Le graphique ci-dessous montre que si la banque centrale met en œuvre des taux directeurs fortement négatifs (inférieurs au taux d’équilibre itbreak), la demande de monnaie diminuera en raison de l’augmentation des coûts d’opportunité (impôt) liés à la détention de liquidités sur des comptes bancaires par rapport à la détention en espèces ou à l’investissement dans d’autres classes d’actifs (qui requièrent également un profil de risque plus élevé). Les ménages et les entreprises ont en effet tout intérêt à retirer leurs dépôts et à les conserver en espèces dès que les taux d’intérêt applicables sont inférieurs au point d’équilibre itbreak, que l’on situe généralement autour ou juste en dessous de -1%. Les agents économiques continueront à vouloir détenir de la monnaie à des fins de transaction, mais en quantité moindre que celle offerte par la banque centrale pour appliquer le taux d’intérêt négatif souhaité, et uniquement en espèces. Dans ce cas, le seul moyen pour la banque centrale de mettre en œuvre son taux d’intérêt négatif (i’CB) est de supprimer l’argent liquide dans l’économie et de passer à un système monétaire entièrement électronique/numérique.

Offre et demande de monnaie avec la NIRP (Negative Interest Rate Policy)

 

Le cas présenté ici montre qu’il n’y a pas d’équilibre du marché au taux d’intérêt souhaité par la banque centrale, ce qui aboutit à l’échec de cette stratégie de politique monétaire. En résumé, l’analyse met en évidence les limites importantes auxquelles se heurte la mise en œuvre de la NIRP: celle-ci peut en effet conduire à une situation paradoxale où l’indétermination du marché prévaut et le système financier est déstabilisé, ce qui est contraire au mandat d’assurer la stabilité financière attribué aux banques centrales.
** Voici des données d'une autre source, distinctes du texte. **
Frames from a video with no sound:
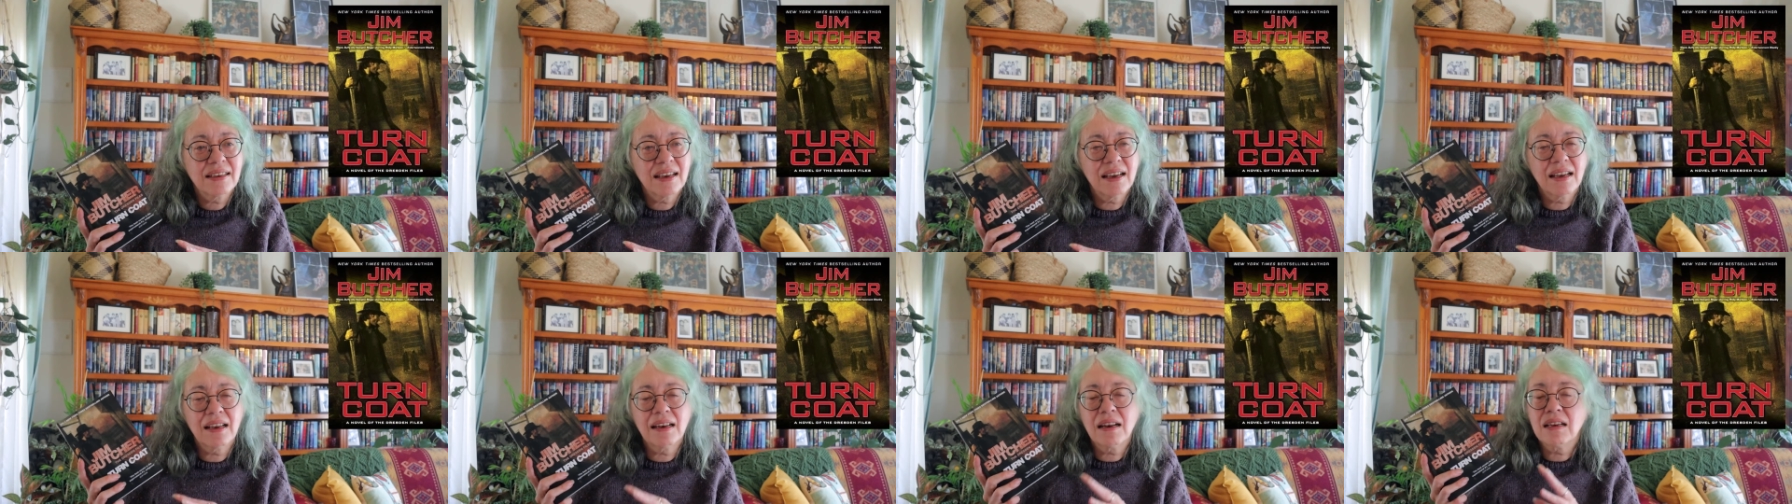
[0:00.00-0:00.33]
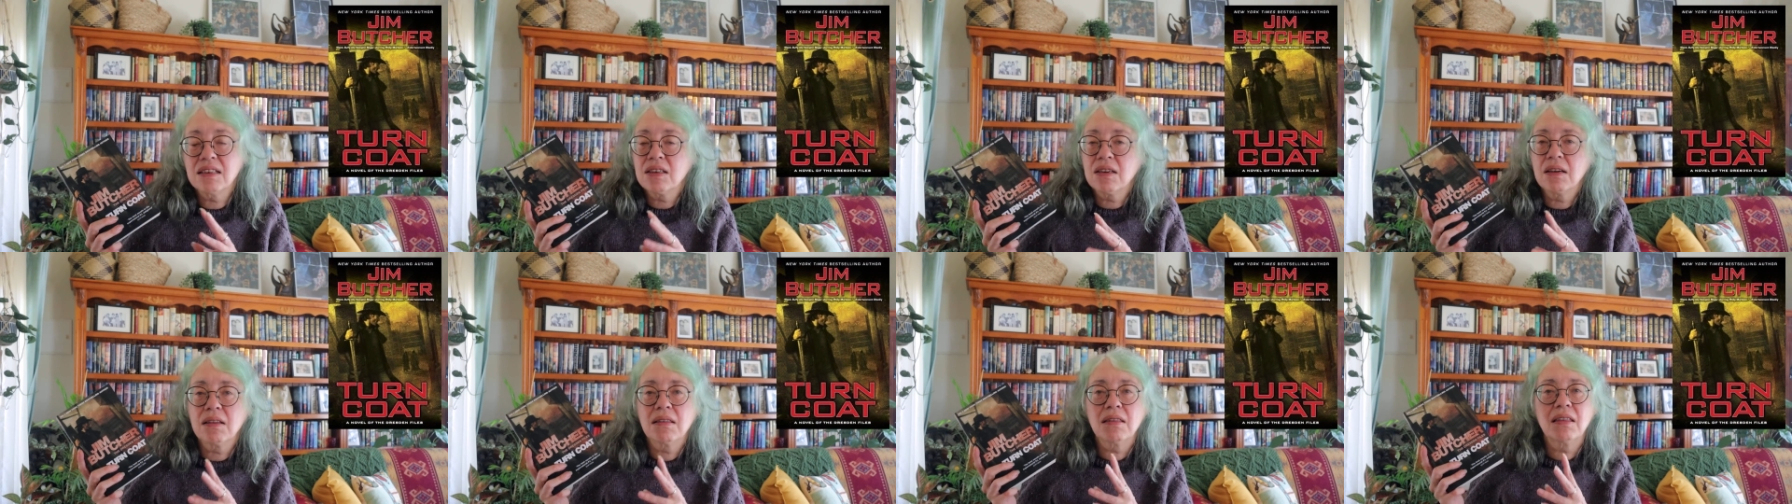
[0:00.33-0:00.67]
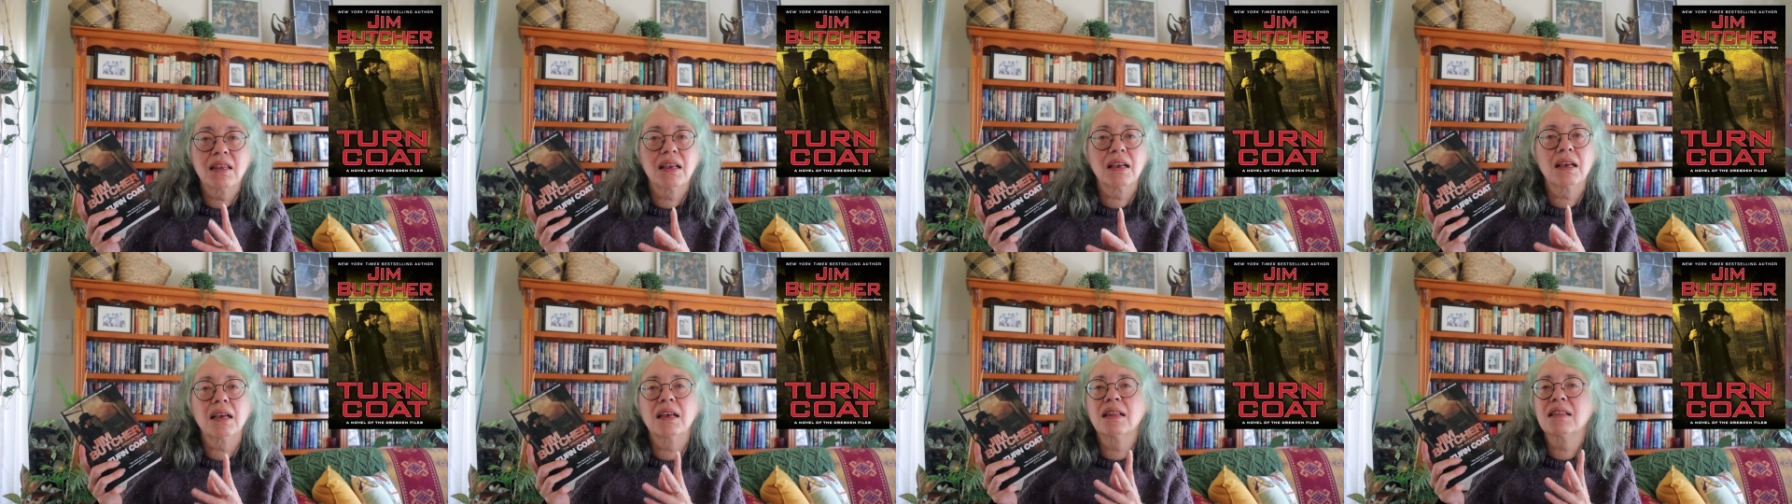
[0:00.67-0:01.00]
and I don't
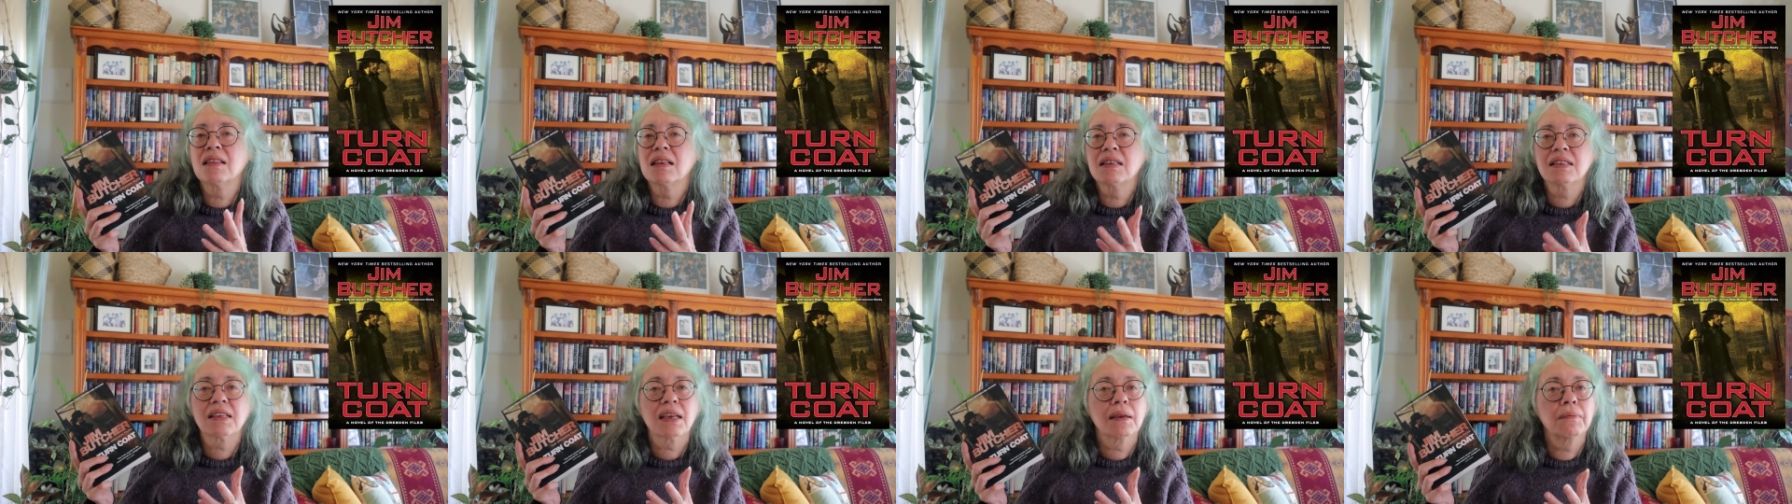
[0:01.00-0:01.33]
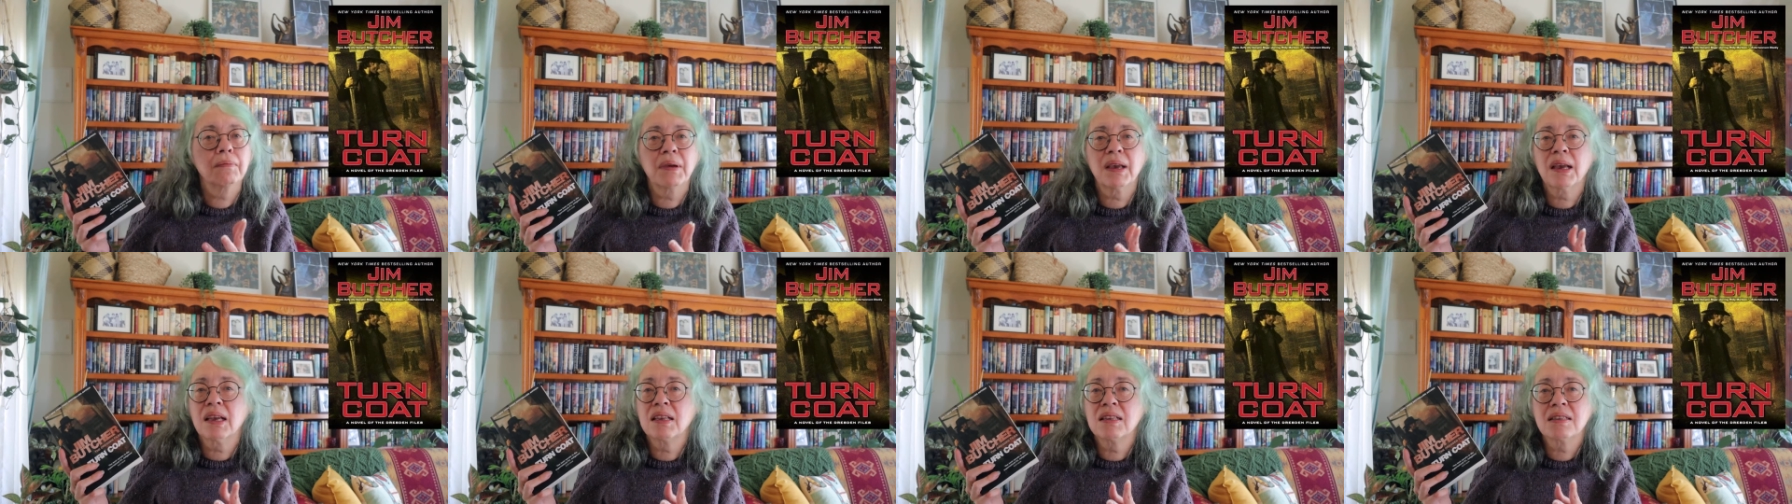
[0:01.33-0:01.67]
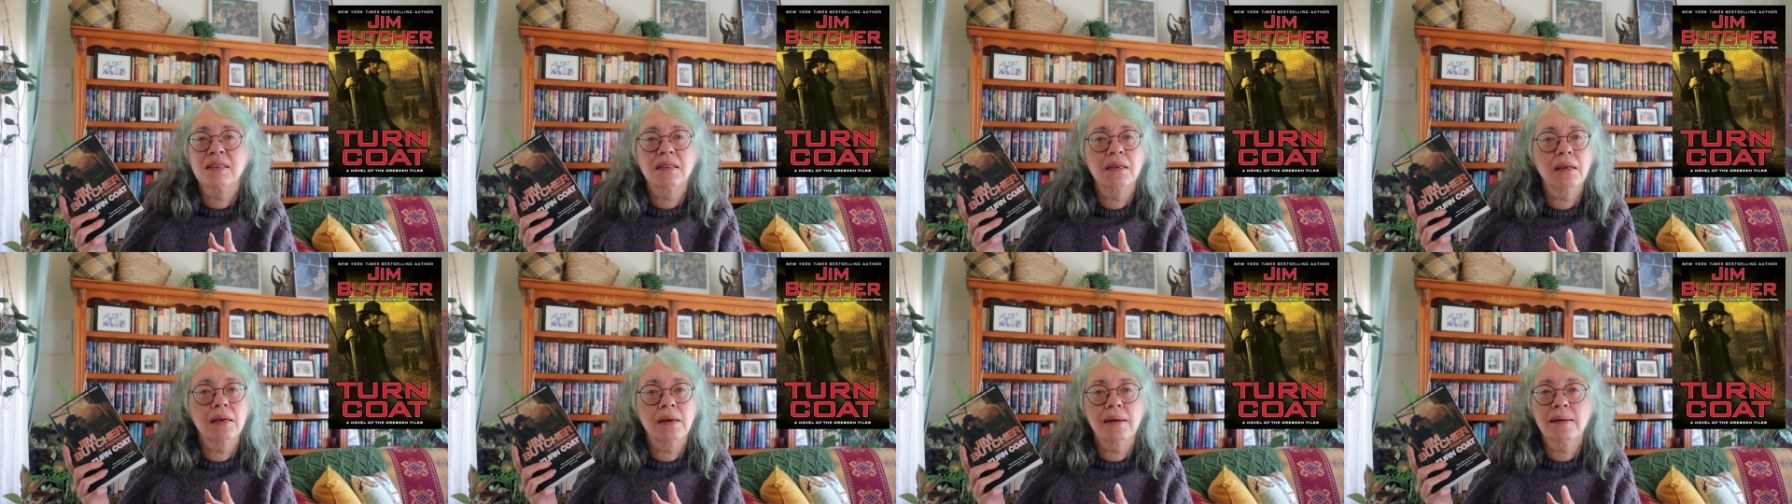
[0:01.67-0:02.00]
think this can be
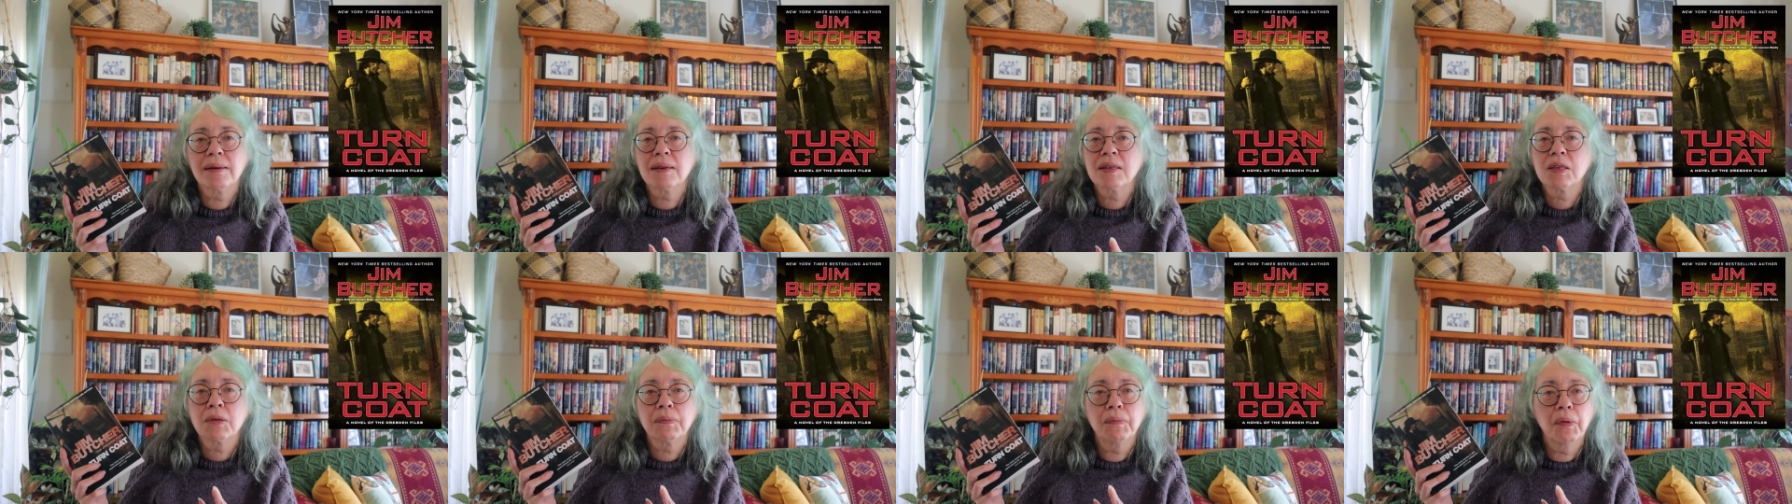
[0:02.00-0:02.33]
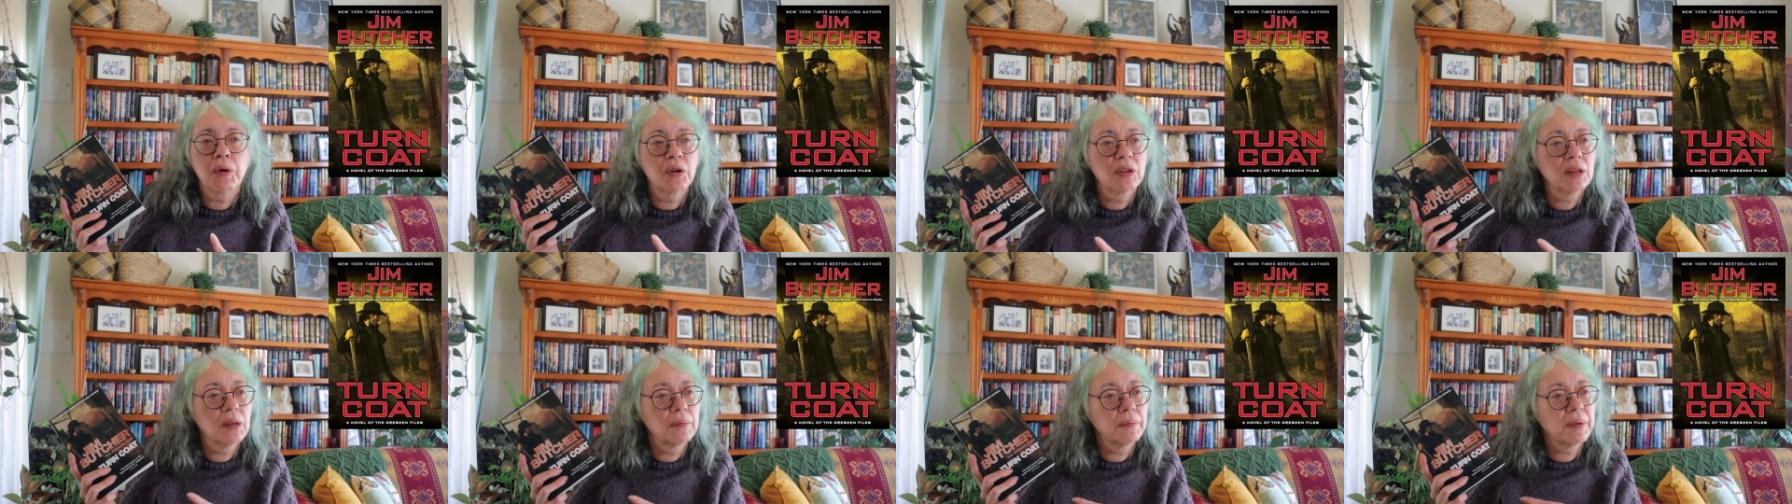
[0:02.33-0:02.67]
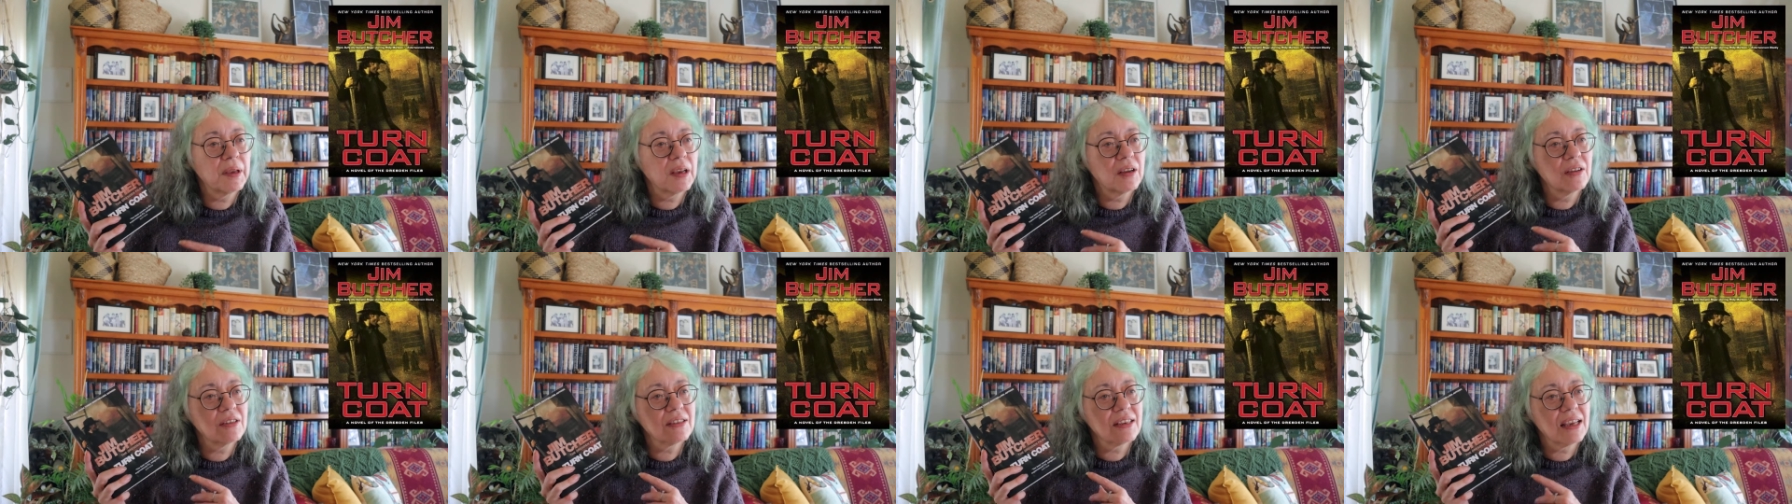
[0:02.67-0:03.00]
considered a spoiler
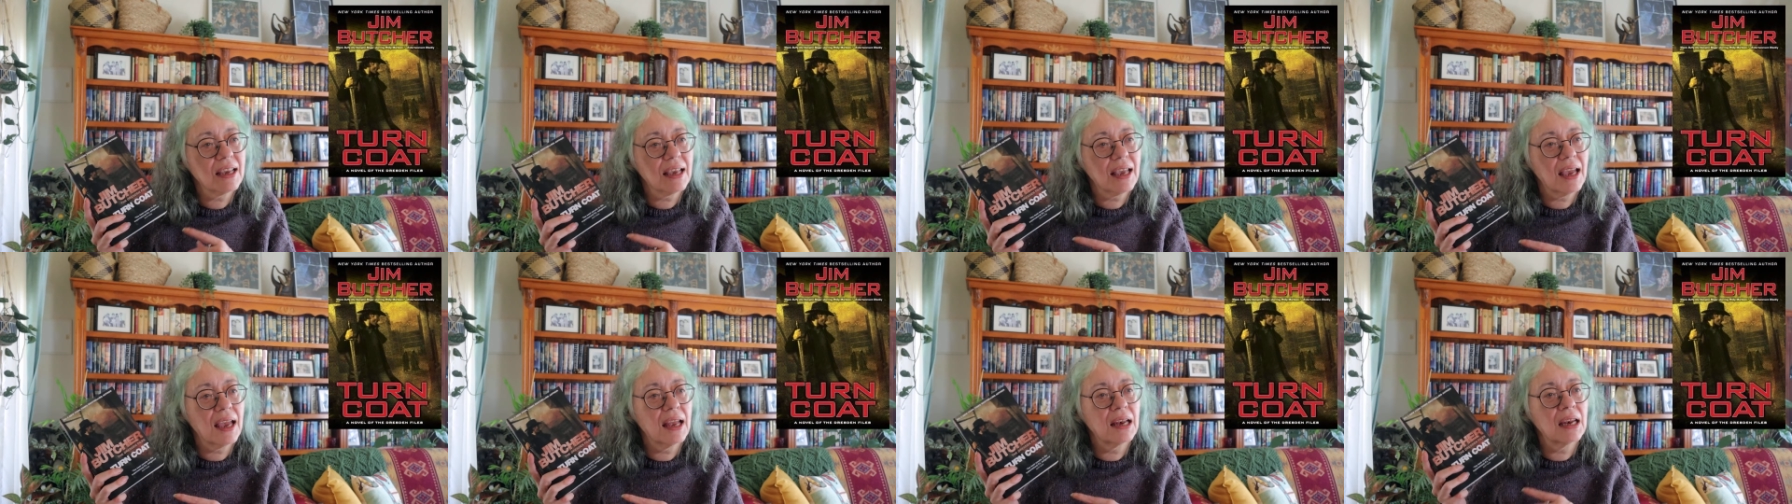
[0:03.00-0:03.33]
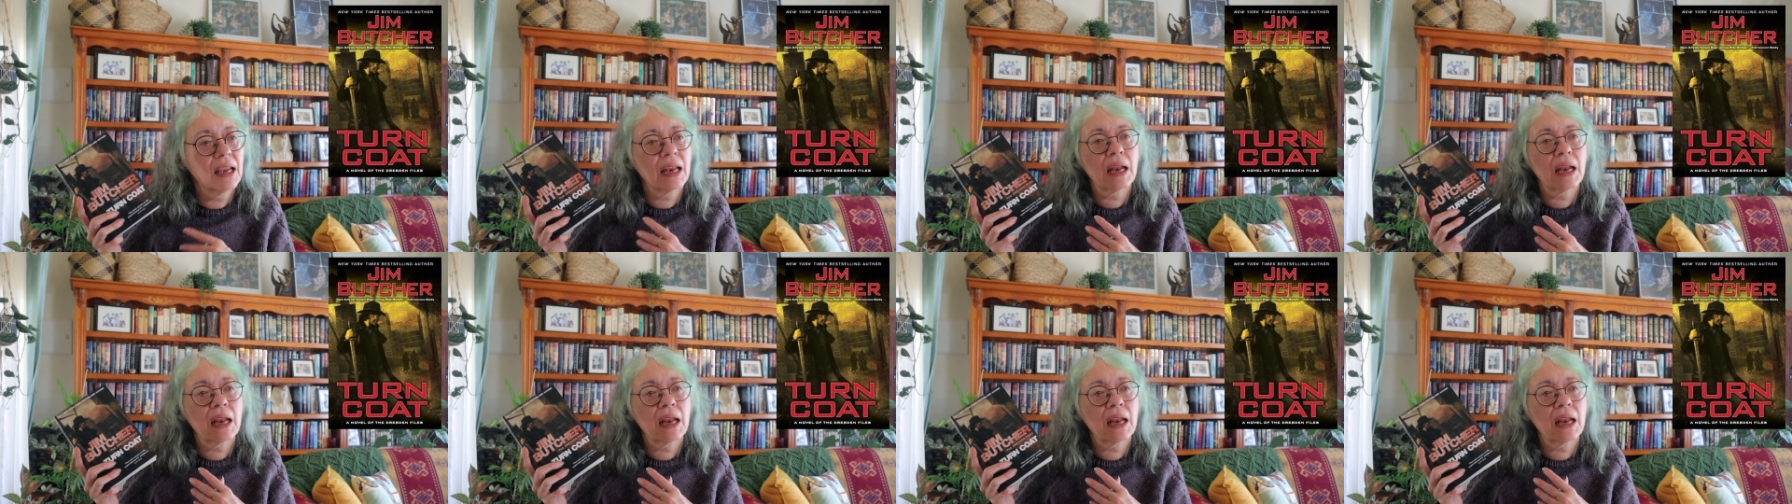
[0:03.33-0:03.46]
because again,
Dans l’ensemble, les données empiriques et les travaux théoriques indiquent que des taux d’intérêt nominaux négatifs ne devraient pas être une option de politique monétaire s’ils sont fixés à des niveaux trop bas: au lieu de devenir plus accommodants, ils commencent à exercer un effet de contraction sur l’économie (théorie du taux d’inversion), qui se déploie essentiellement par le canal des prêts bancaires. A ces niveaux, l’épargne de précaution augmente également, ce qui va à l’encontre de l’effet recherché et contribue à créer une boucle de rétroaction négative. On peut en outre objecter que l’évolution actuelle et attendue de la conjoncture, tant en termes d’activité économique que d’inflation, ne justifie pas l’introduction de taux négatifs en Suisse. Ce constat est aussi confirmé par le résultat de notre règle de Taylor modifiée pour la Suisse. Dans le cas de la Suisse, une stratégie de politique monétaire plus adéquate pour maîtriser l’appréciation à long terme du CHF consisterait à mettre en place un régime de change indexé sur un panier de devises des principaux partenaires commerciaux, par exemple sous la forme d’une parité ajustable à l’intérieur d’une marge de fluctuation des taux de change. Le système instauré par l’Autorité monétaire de Singapour peut servir de modèle à cet égard. Cette analyse apportera, espérons-le, un éclairage sur la NIRP et ses limites, et montrera que le moment n’est pas encore venu de mettre en œuvre des taux d’intérêt nominaux négatifs. Entre mythe et réalité, les taux d’intérêt négatifs devraient donc rester un étrange phénomène conceptuel et non être sérieusement envisagés comme un instrument de politique monétaire.

 


1 D’après les études réalisées, le taux d’intérêt d’équilibre effectif se situe juste en dessous de -1%. Le taux d’intérêt d’équilibre dépend toutefois du montant retiré et de la devise.